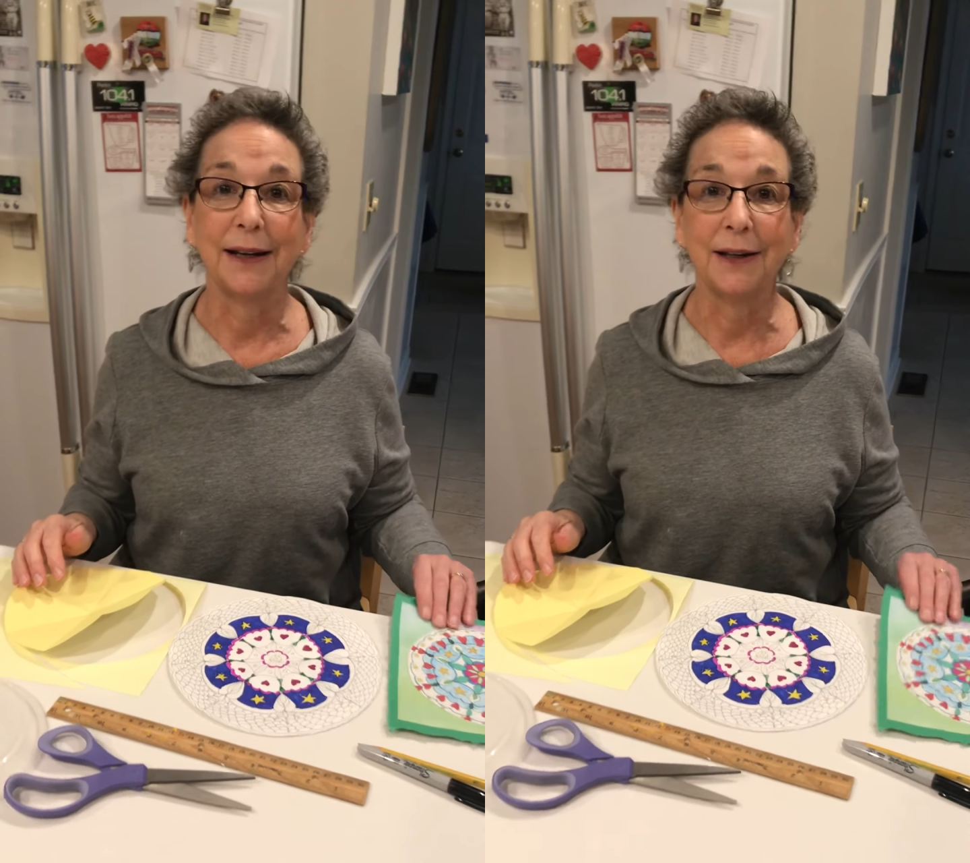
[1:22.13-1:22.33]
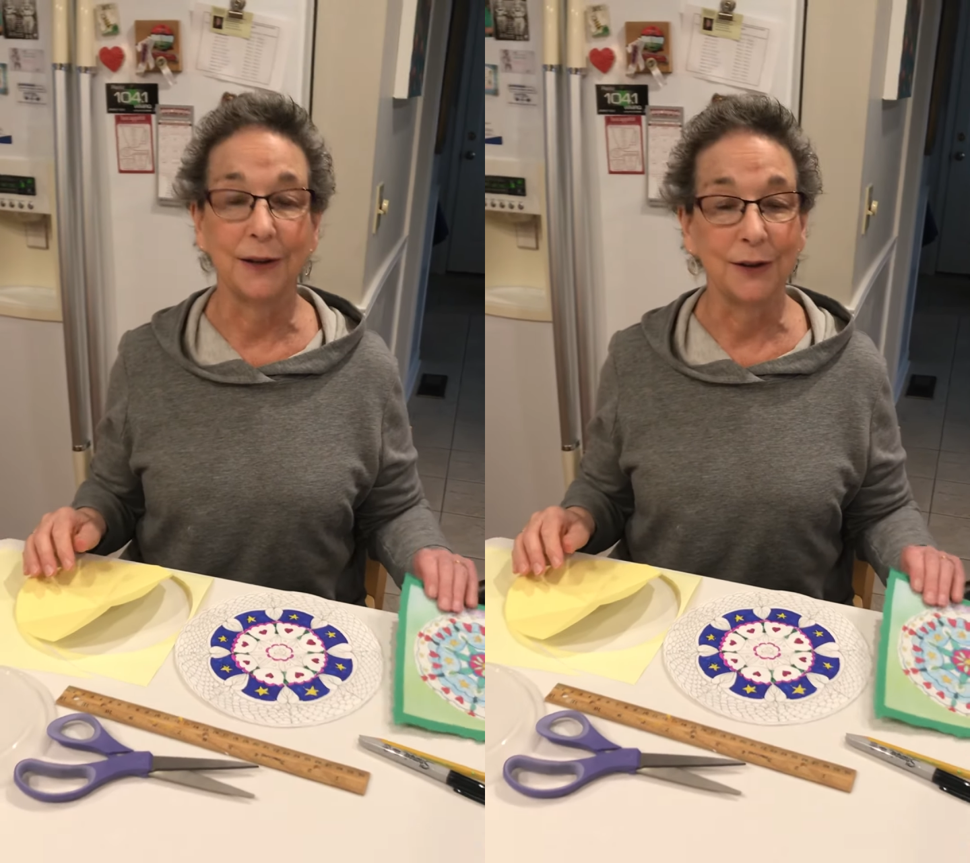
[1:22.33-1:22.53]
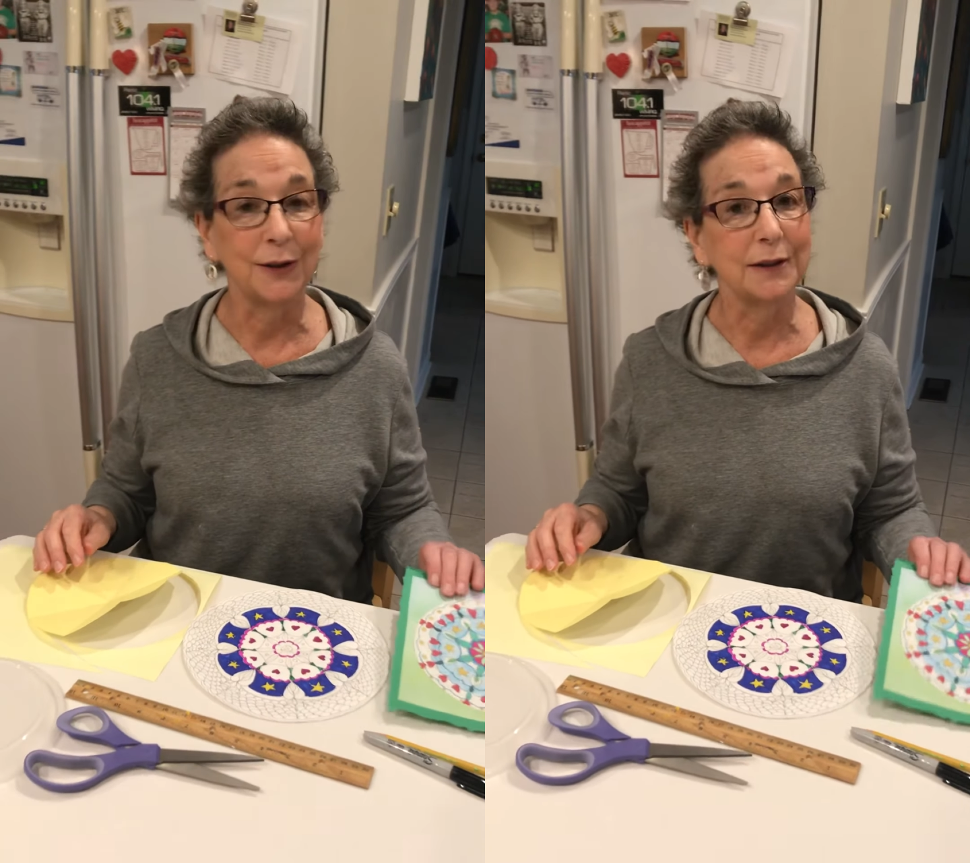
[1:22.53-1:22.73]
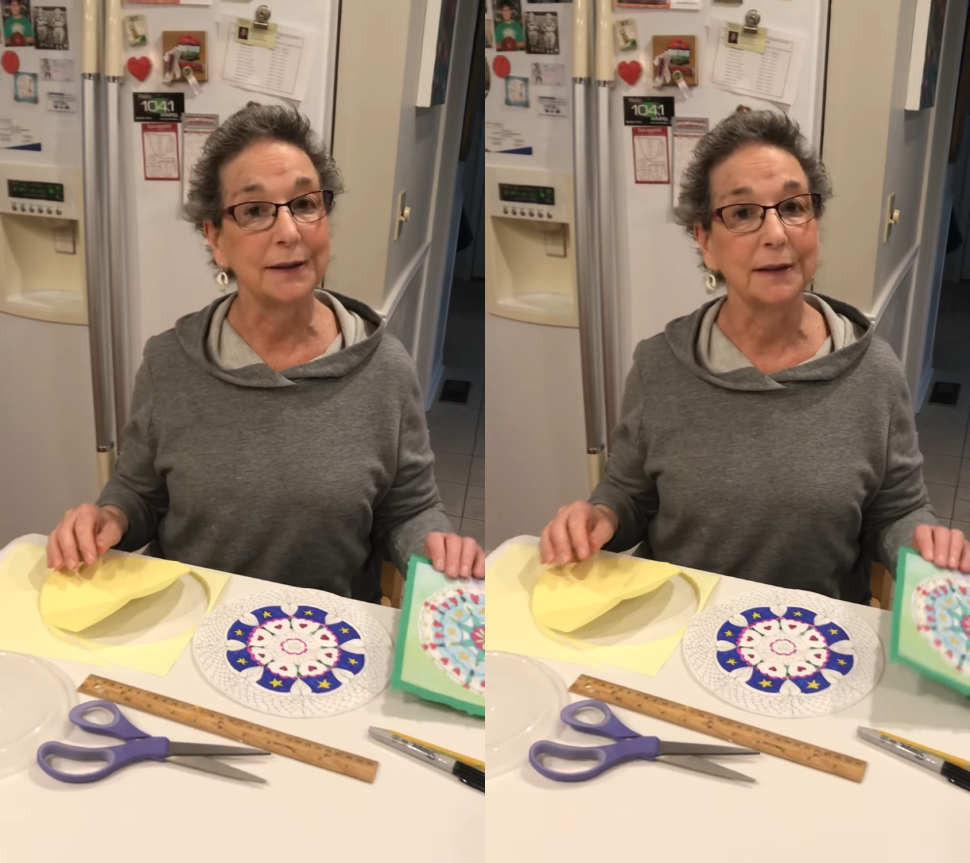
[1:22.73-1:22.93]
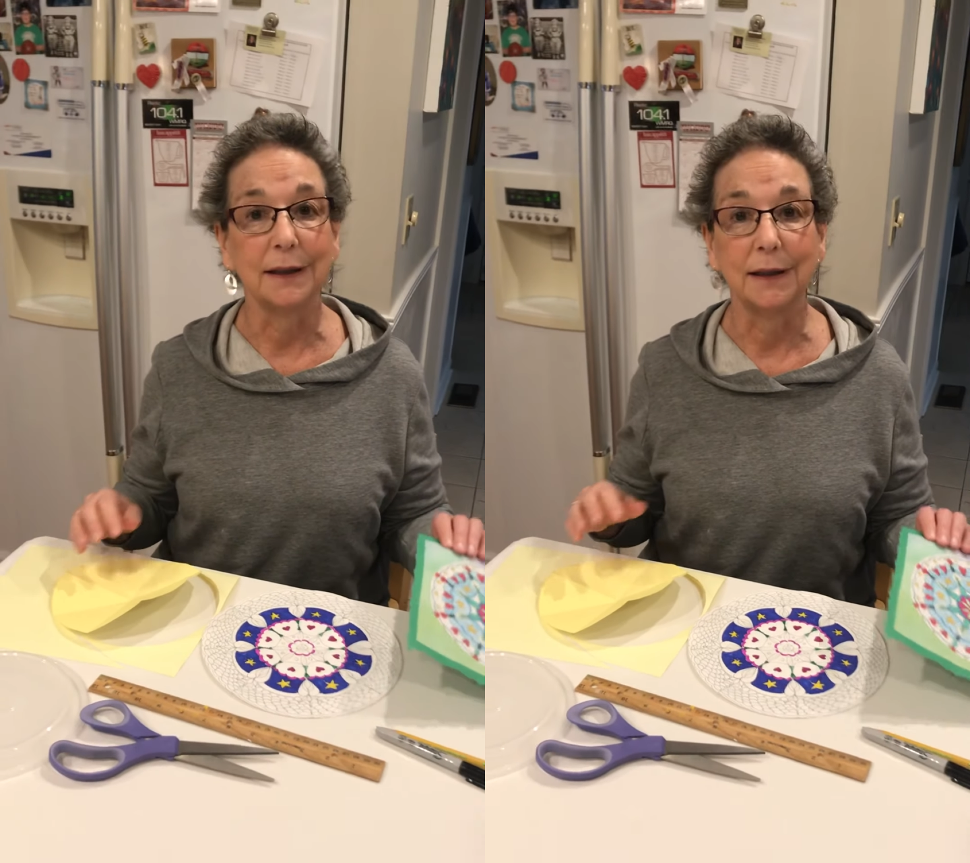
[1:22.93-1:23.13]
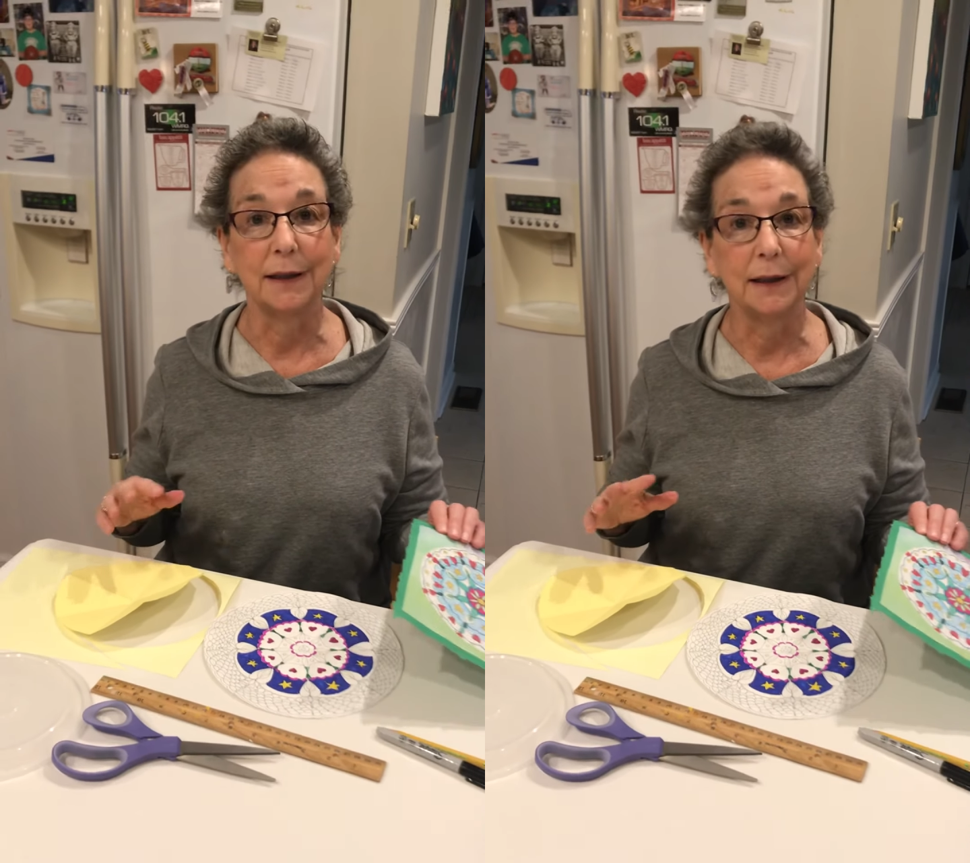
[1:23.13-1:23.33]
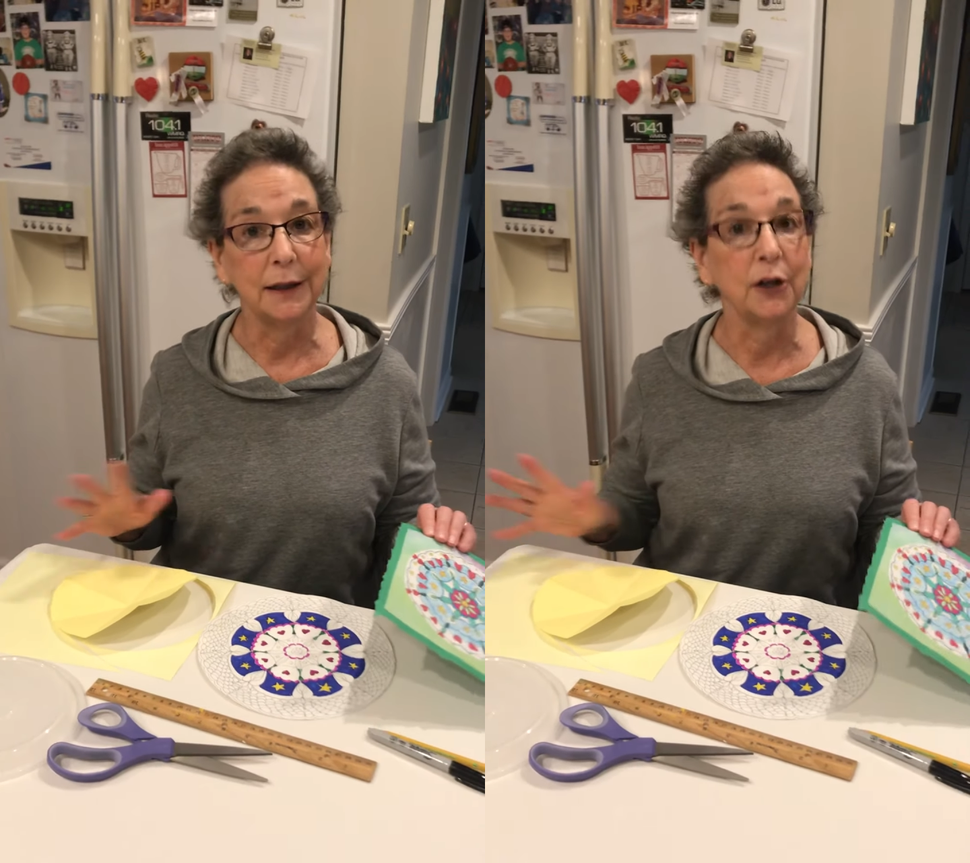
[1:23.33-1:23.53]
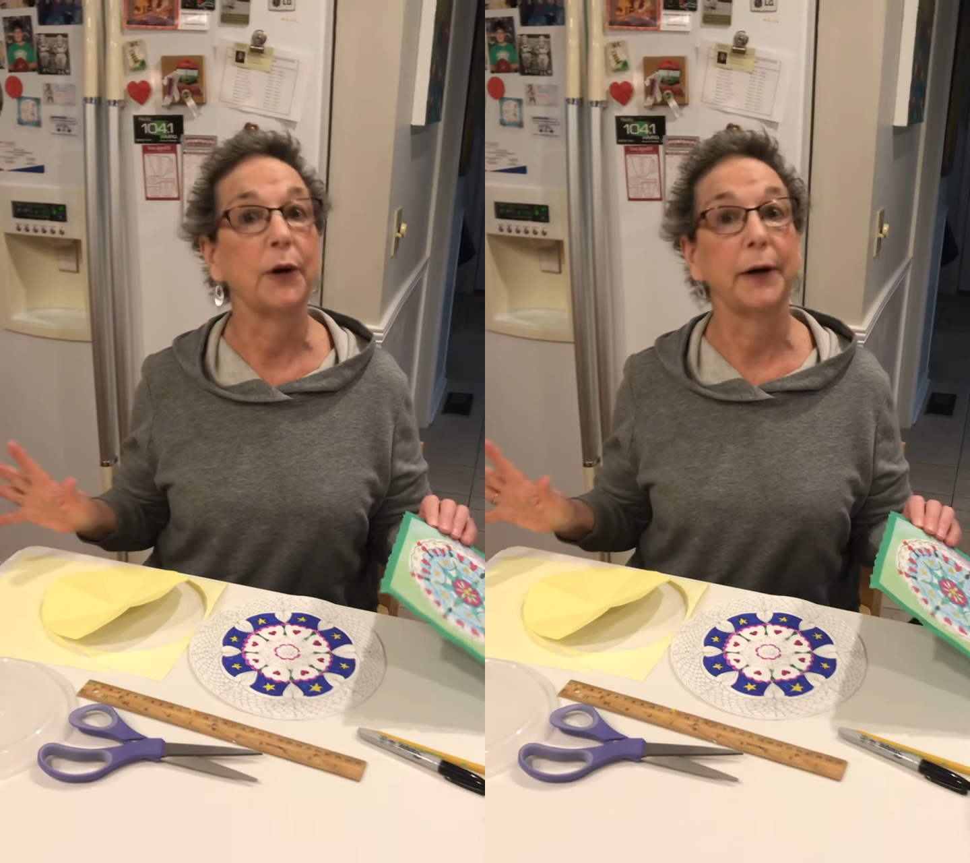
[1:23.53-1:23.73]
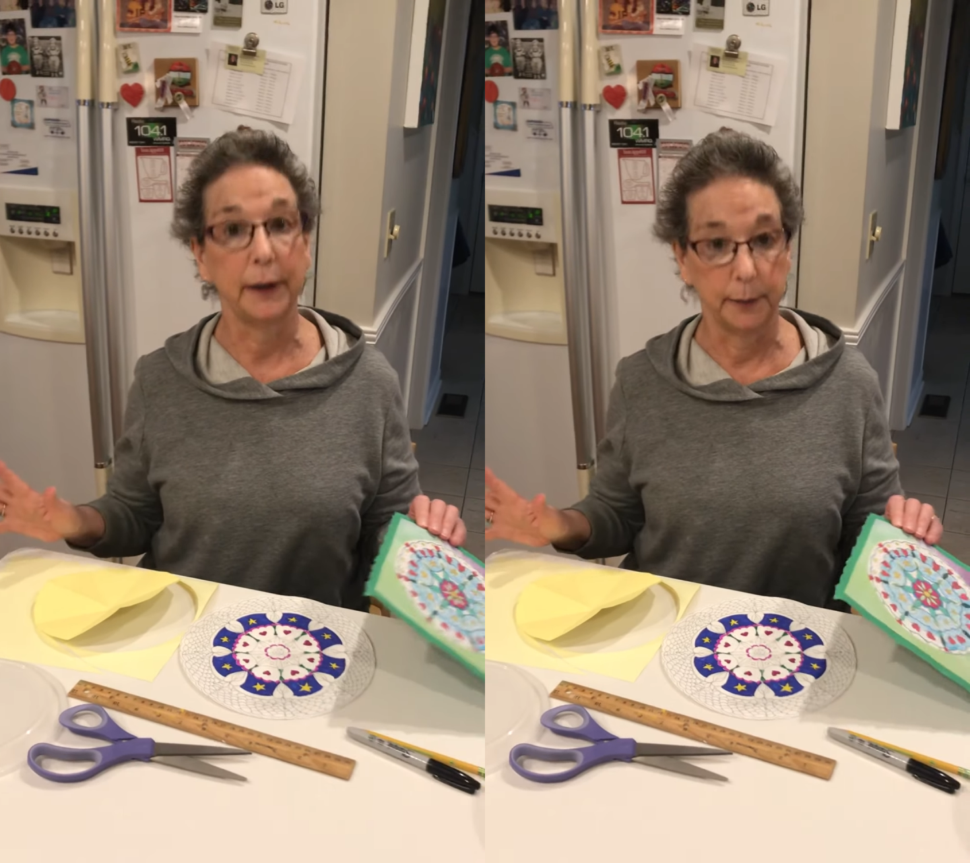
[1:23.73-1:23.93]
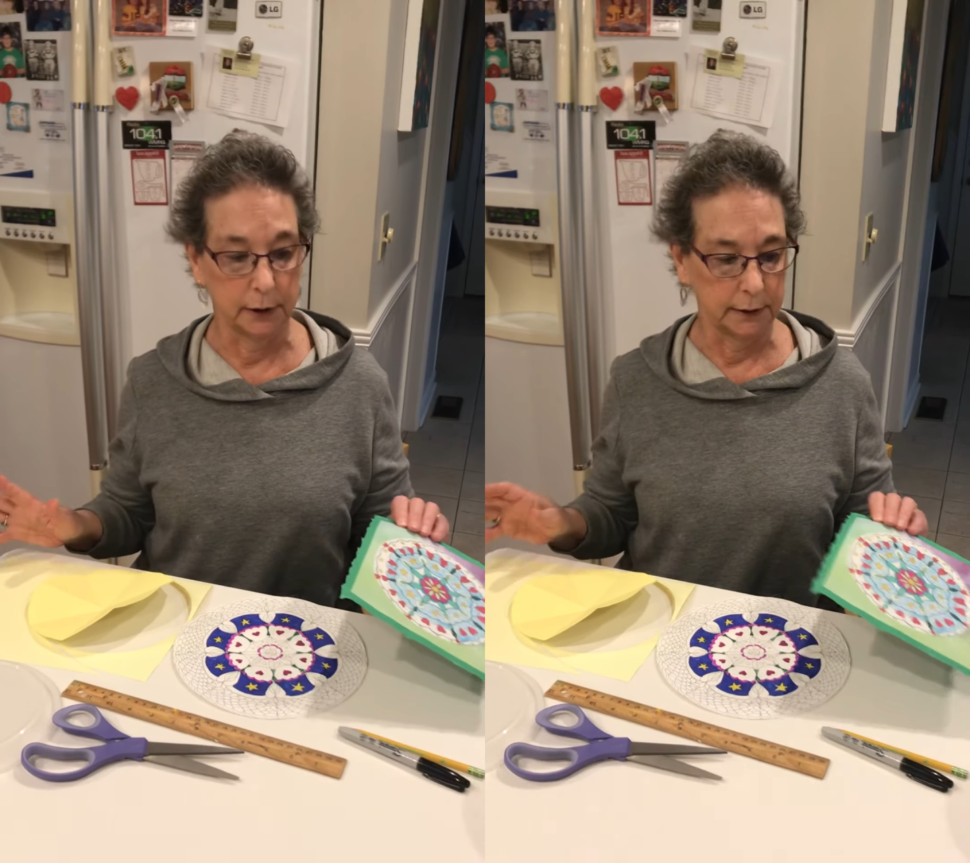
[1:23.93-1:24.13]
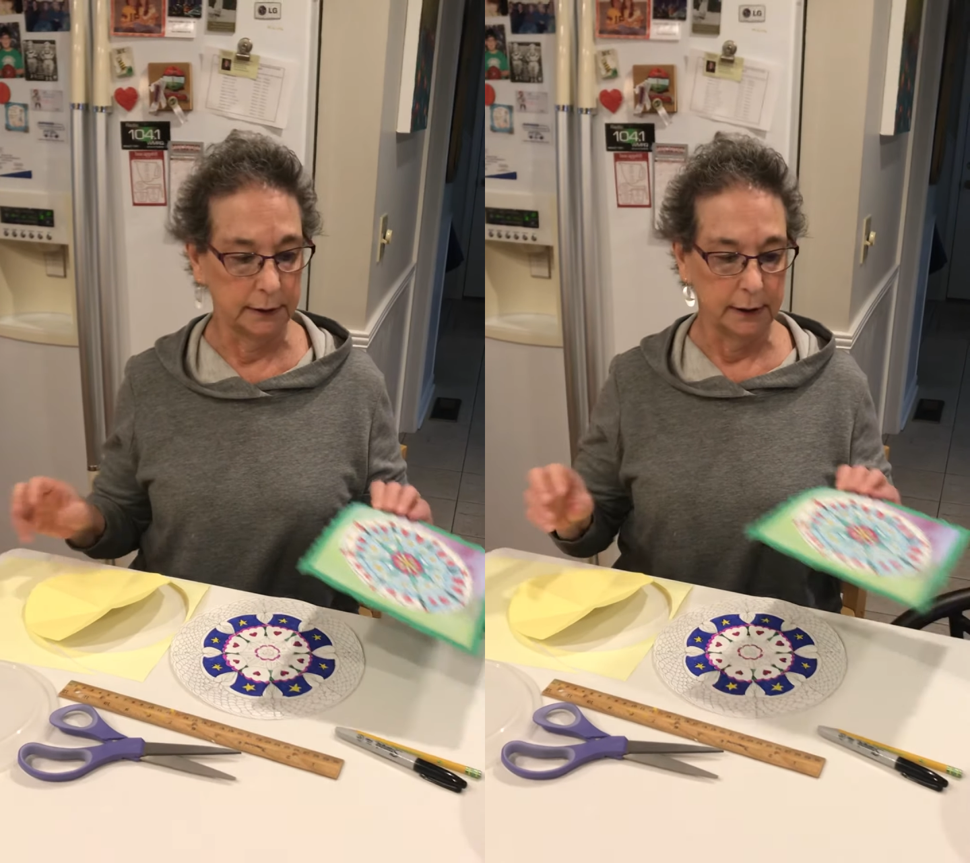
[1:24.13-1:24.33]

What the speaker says: it looks incredible.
--*--
INSTRUCTIONS TO FOLLOW:
Leave every picture out and return exactly the lines from the one holding "[1:23.53-1:23.73]" through the end of the records above, both ends included, and nothing more.

ANSWER TO THE EXERCISE:
[1:23.53-1:23.73]
[1:23.73-1:23.93]
[1:23.93-1:24.13]
[1:24.13-1:24.33]

What the speaker says: it looks incredible.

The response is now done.